=== Extracted records ===

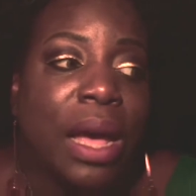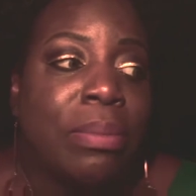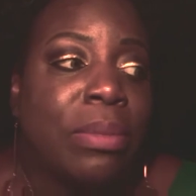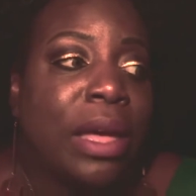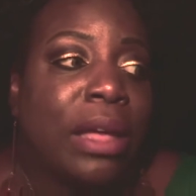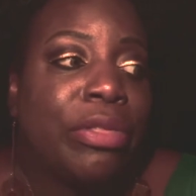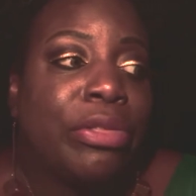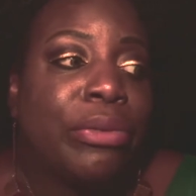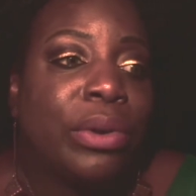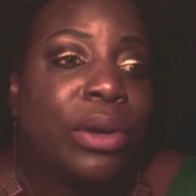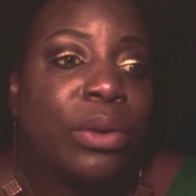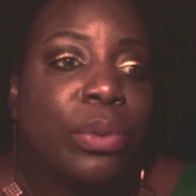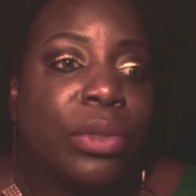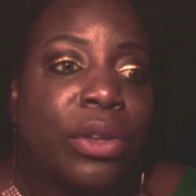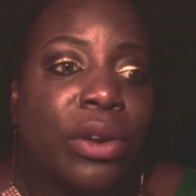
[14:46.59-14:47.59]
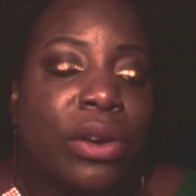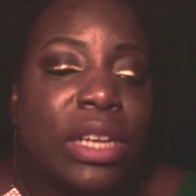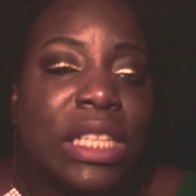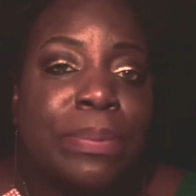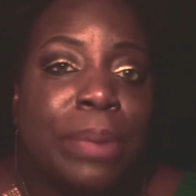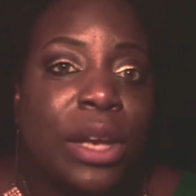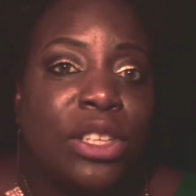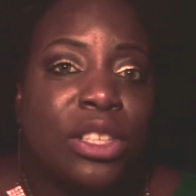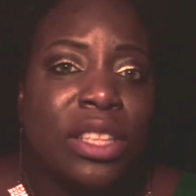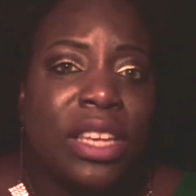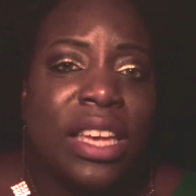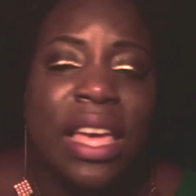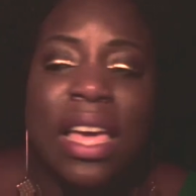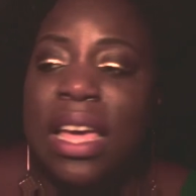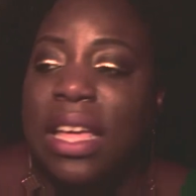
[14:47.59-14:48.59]
not thrilled with her,
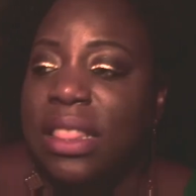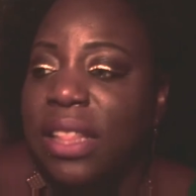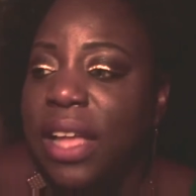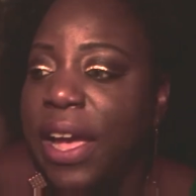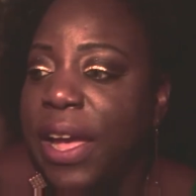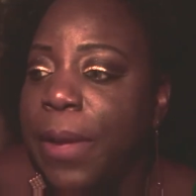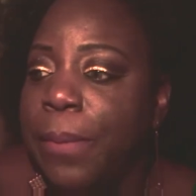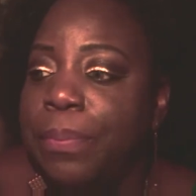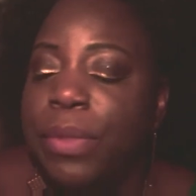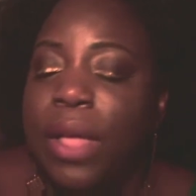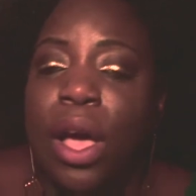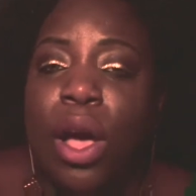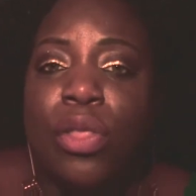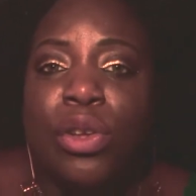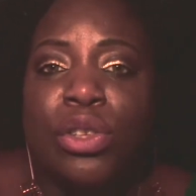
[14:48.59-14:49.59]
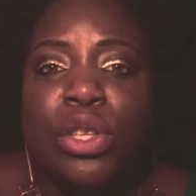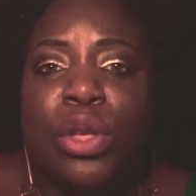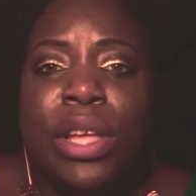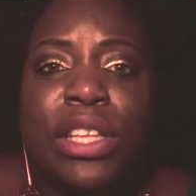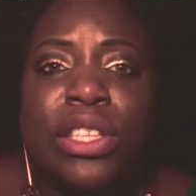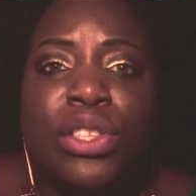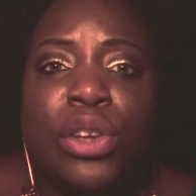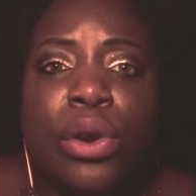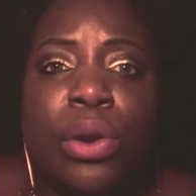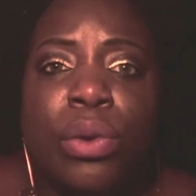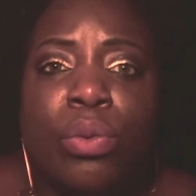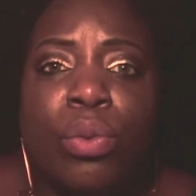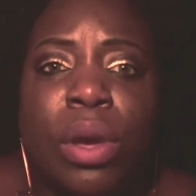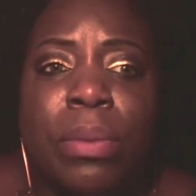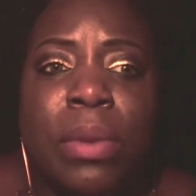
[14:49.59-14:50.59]
especially like there's only
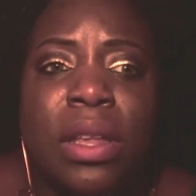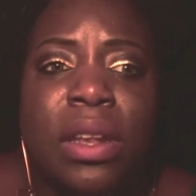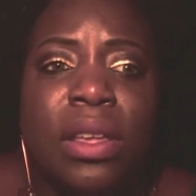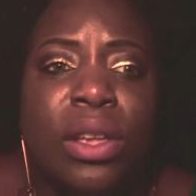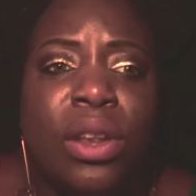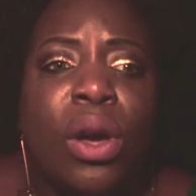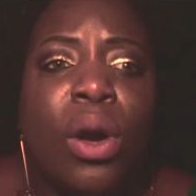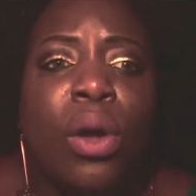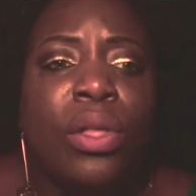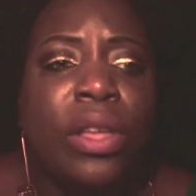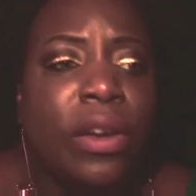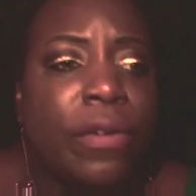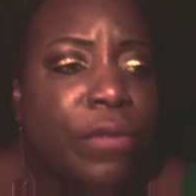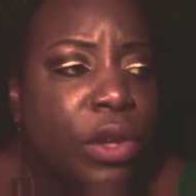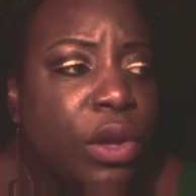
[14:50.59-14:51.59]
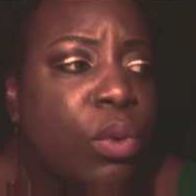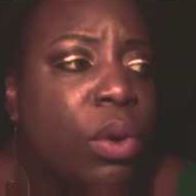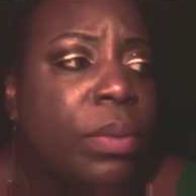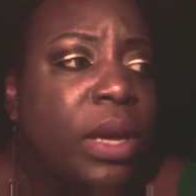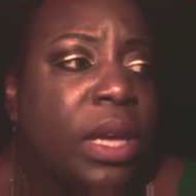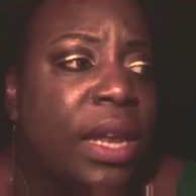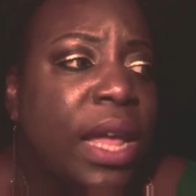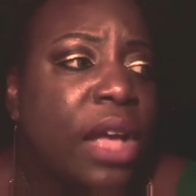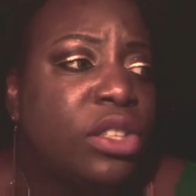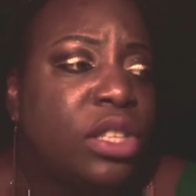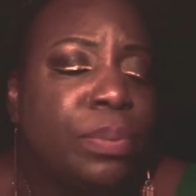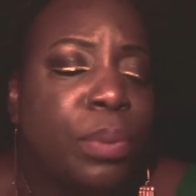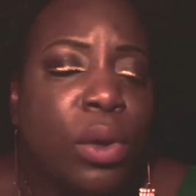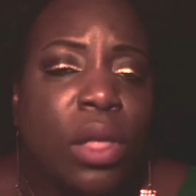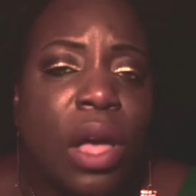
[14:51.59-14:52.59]
certain women, you know, only a few women can
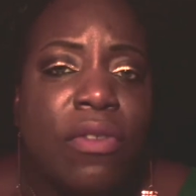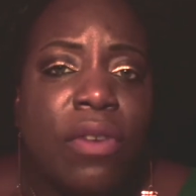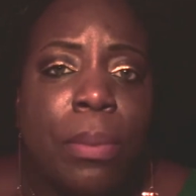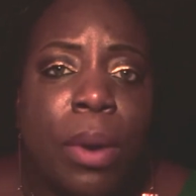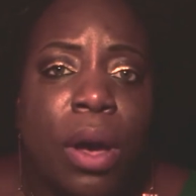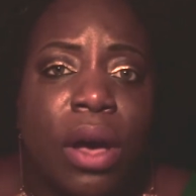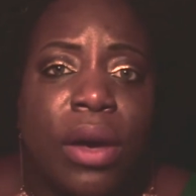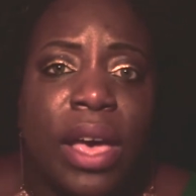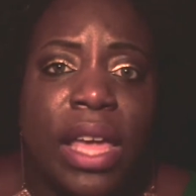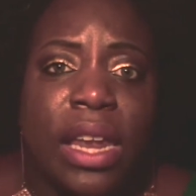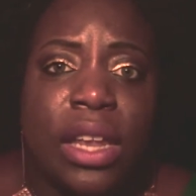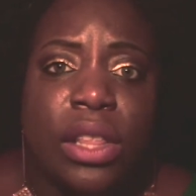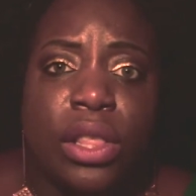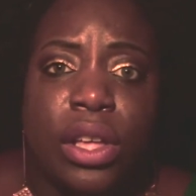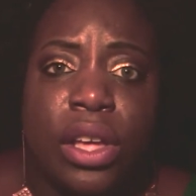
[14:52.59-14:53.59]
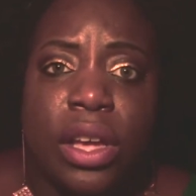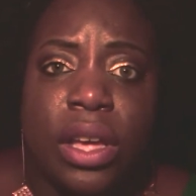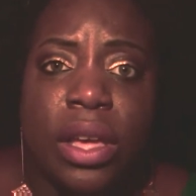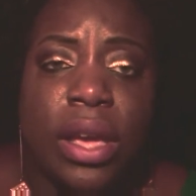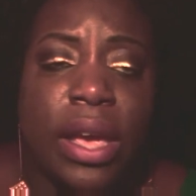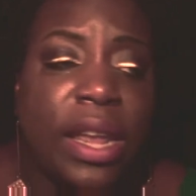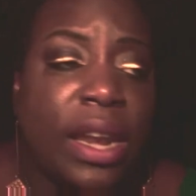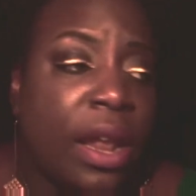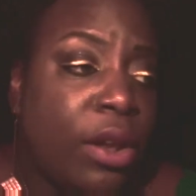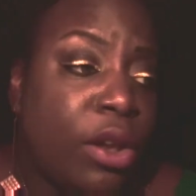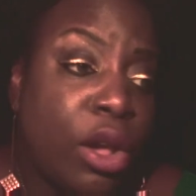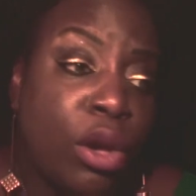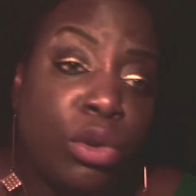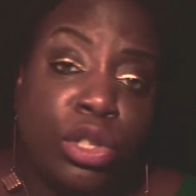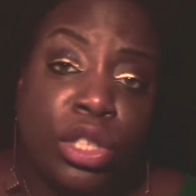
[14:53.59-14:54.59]
actually pull off a bald-headed look, and
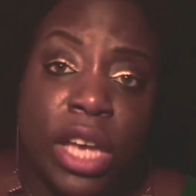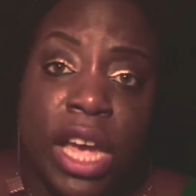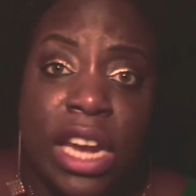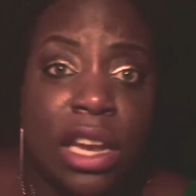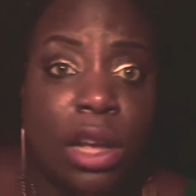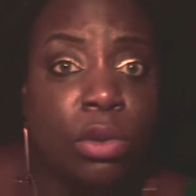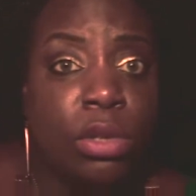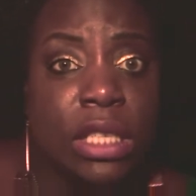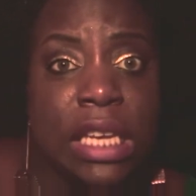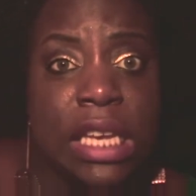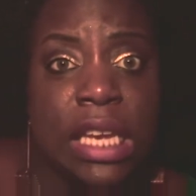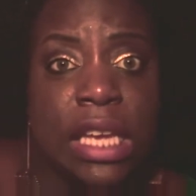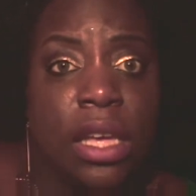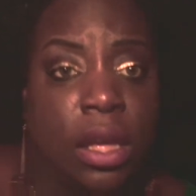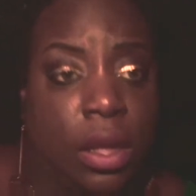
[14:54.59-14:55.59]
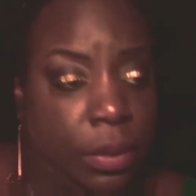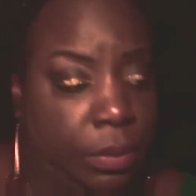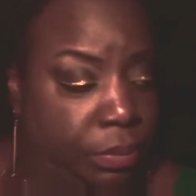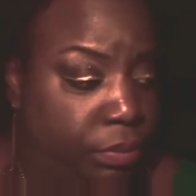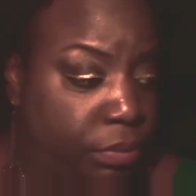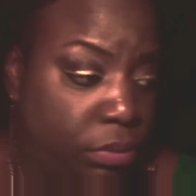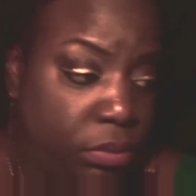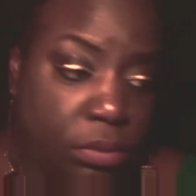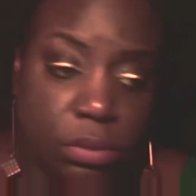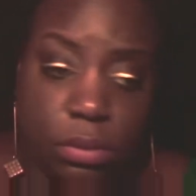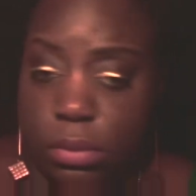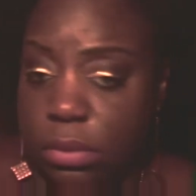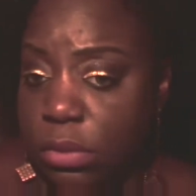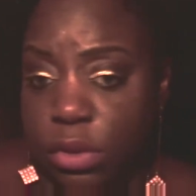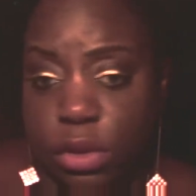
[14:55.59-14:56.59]
no shade, no tea
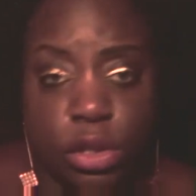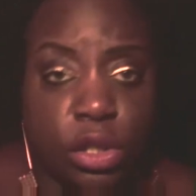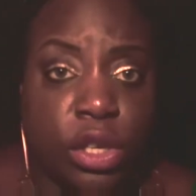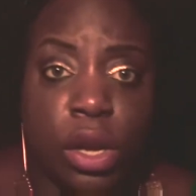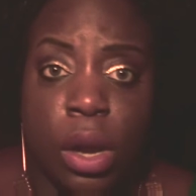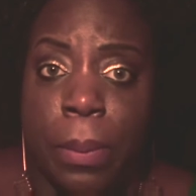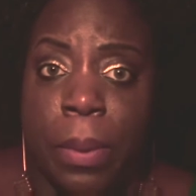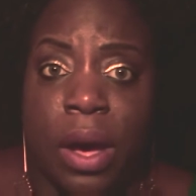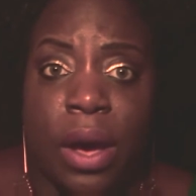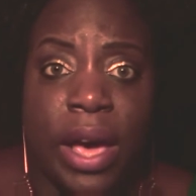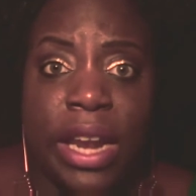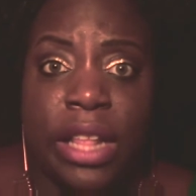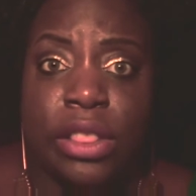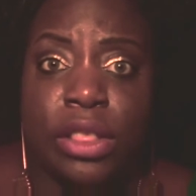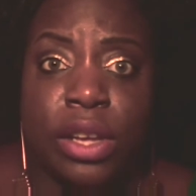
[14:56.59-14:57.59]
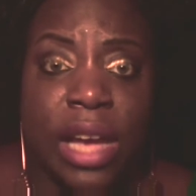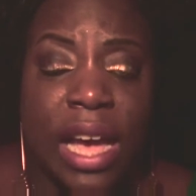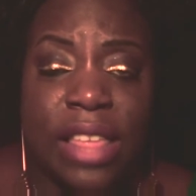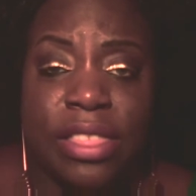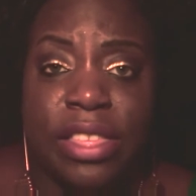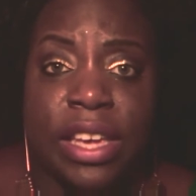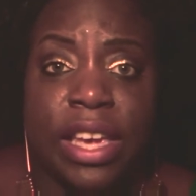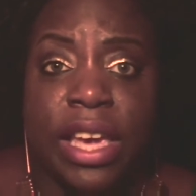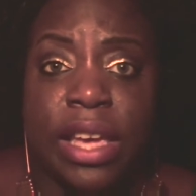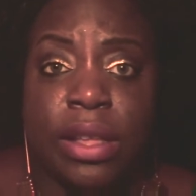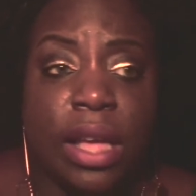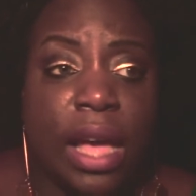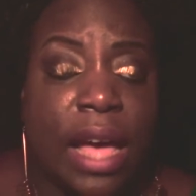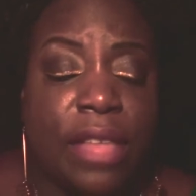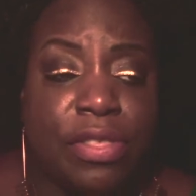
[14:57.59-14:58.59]
to your bald-headed look. I
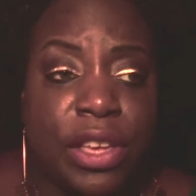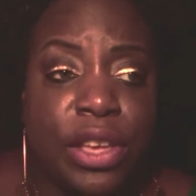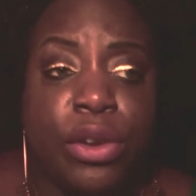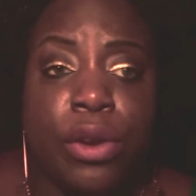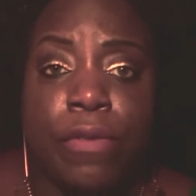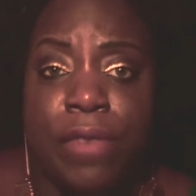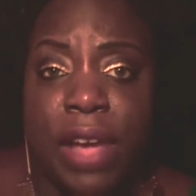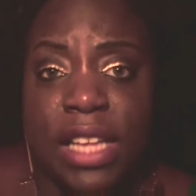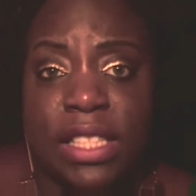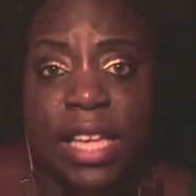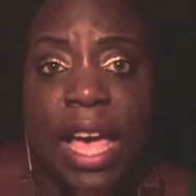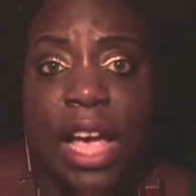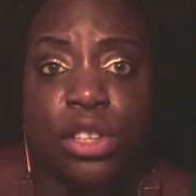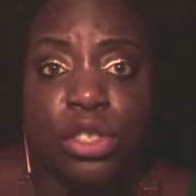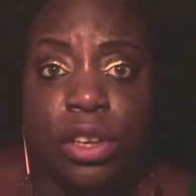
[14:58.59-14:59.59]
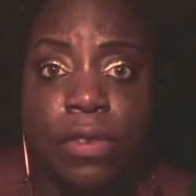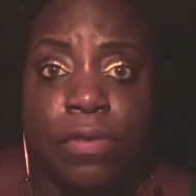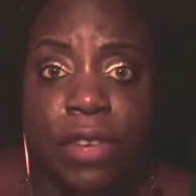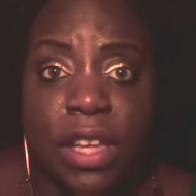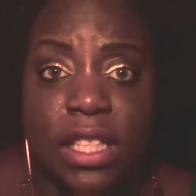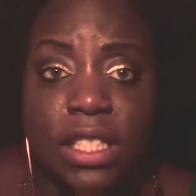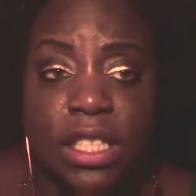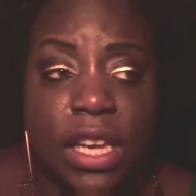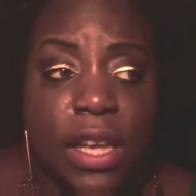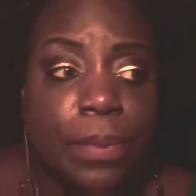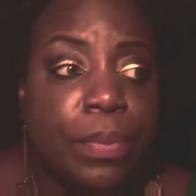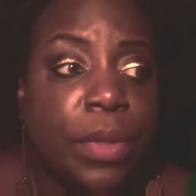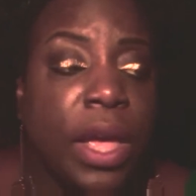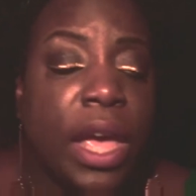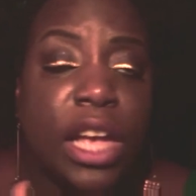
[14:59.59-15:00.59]
think your face actually fits it,
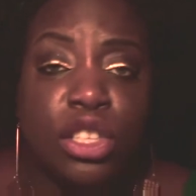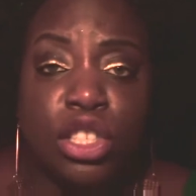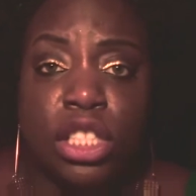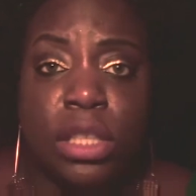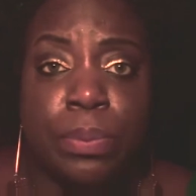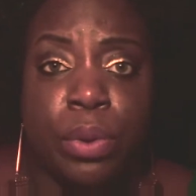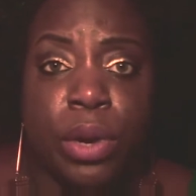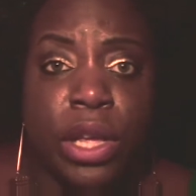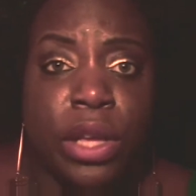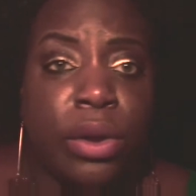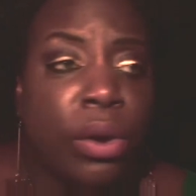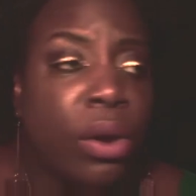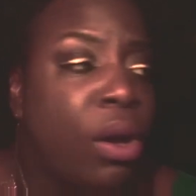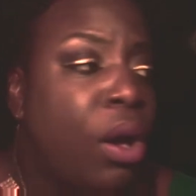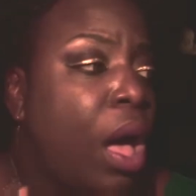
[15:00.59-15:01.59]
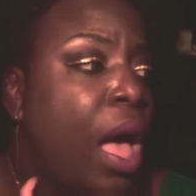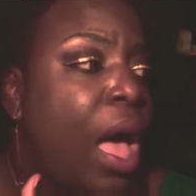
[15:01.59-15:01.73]
and she's a pretty girl.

===

_Task prompt_. Take every entry above and transcribe it exactly, with no pictures in the copy.

_Output below_.
[14:46.59-14:47.59]
[14:47.59-14:48.59]
not thrilled with her,
[14:48.59-14:49.59]
[14:49.59-14:50.59]
especially like there's only
[14:50.59-14:51.59]
[14:51.59-14:52.59]
certain women, you know, only a few women can
[14:52.59-14:53.59]
[14:53.59-14:54.59]
actually pull off a bald-headed look, and
[14:54.59-14:55.59]
[14:55.59-14:56.59]
no shade, no tea
[14:56.59-14:57.59]
[14:57.59-14:58.59]
to your bald-headed look. I
[14:58.59-14:59.59]
[14:59.59-15:00.59]
think your face actually fits it,
[15:00.59-15:01.59]
[15:01.59-15:01.73]
and she's a pretty girl.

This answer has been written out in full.